[Data provided Boundary: Start]
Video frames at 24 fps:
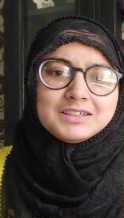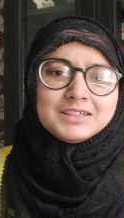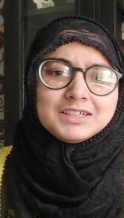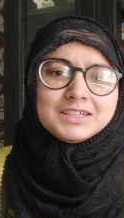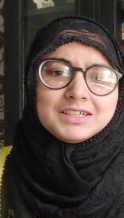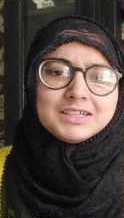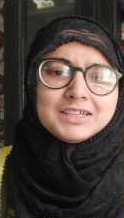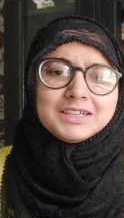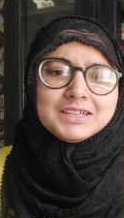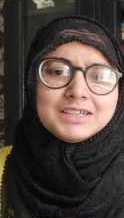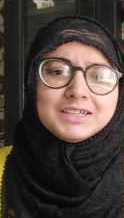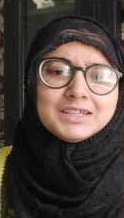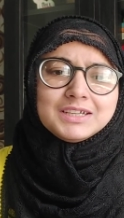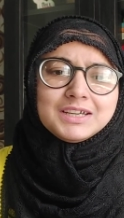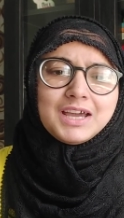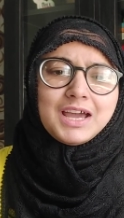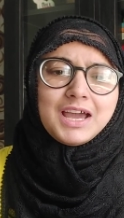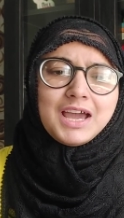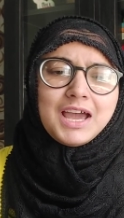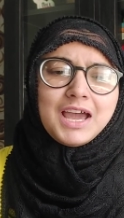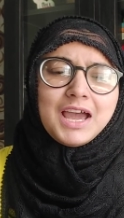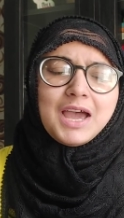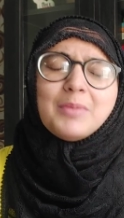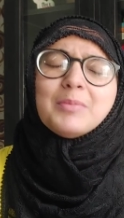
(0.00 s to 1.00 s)
thing.
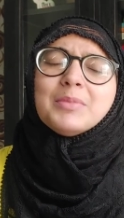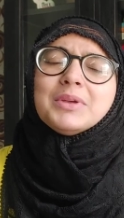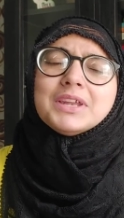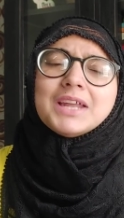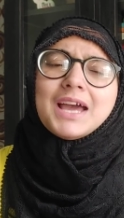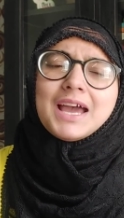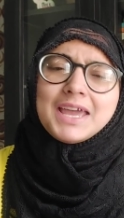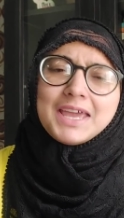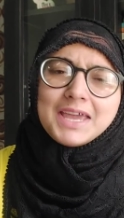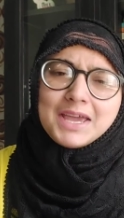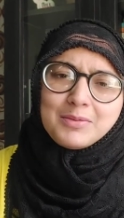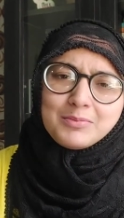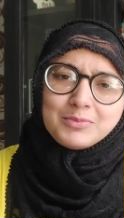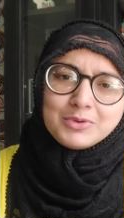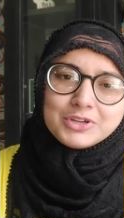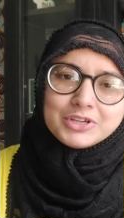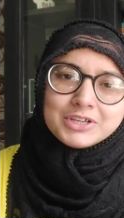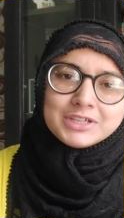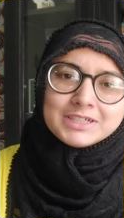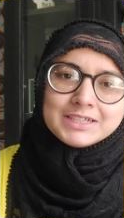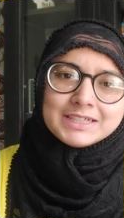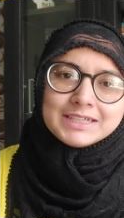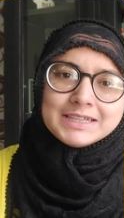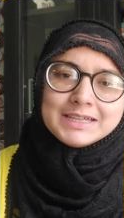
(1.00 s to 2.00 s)
I mean, I am
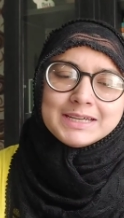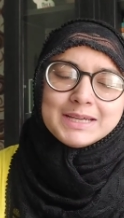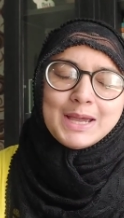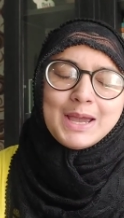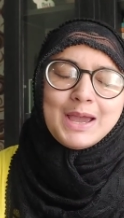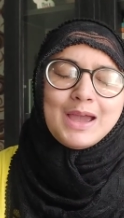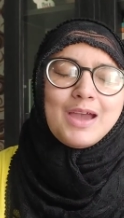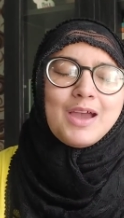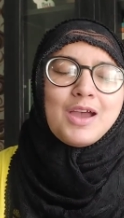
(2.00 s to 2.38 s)
reading,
[Data provided Boundary: End]
• Your task:
Set down each entry above exactly as it appears. Omit the pictures.

• Exercise output:
Video frames at 24 fps:
(0.00 s to 1.00 s)
thing.
(1.00 s to 2.00 s)
I mean, I am
(2.00 s to 2.38 s)
reading,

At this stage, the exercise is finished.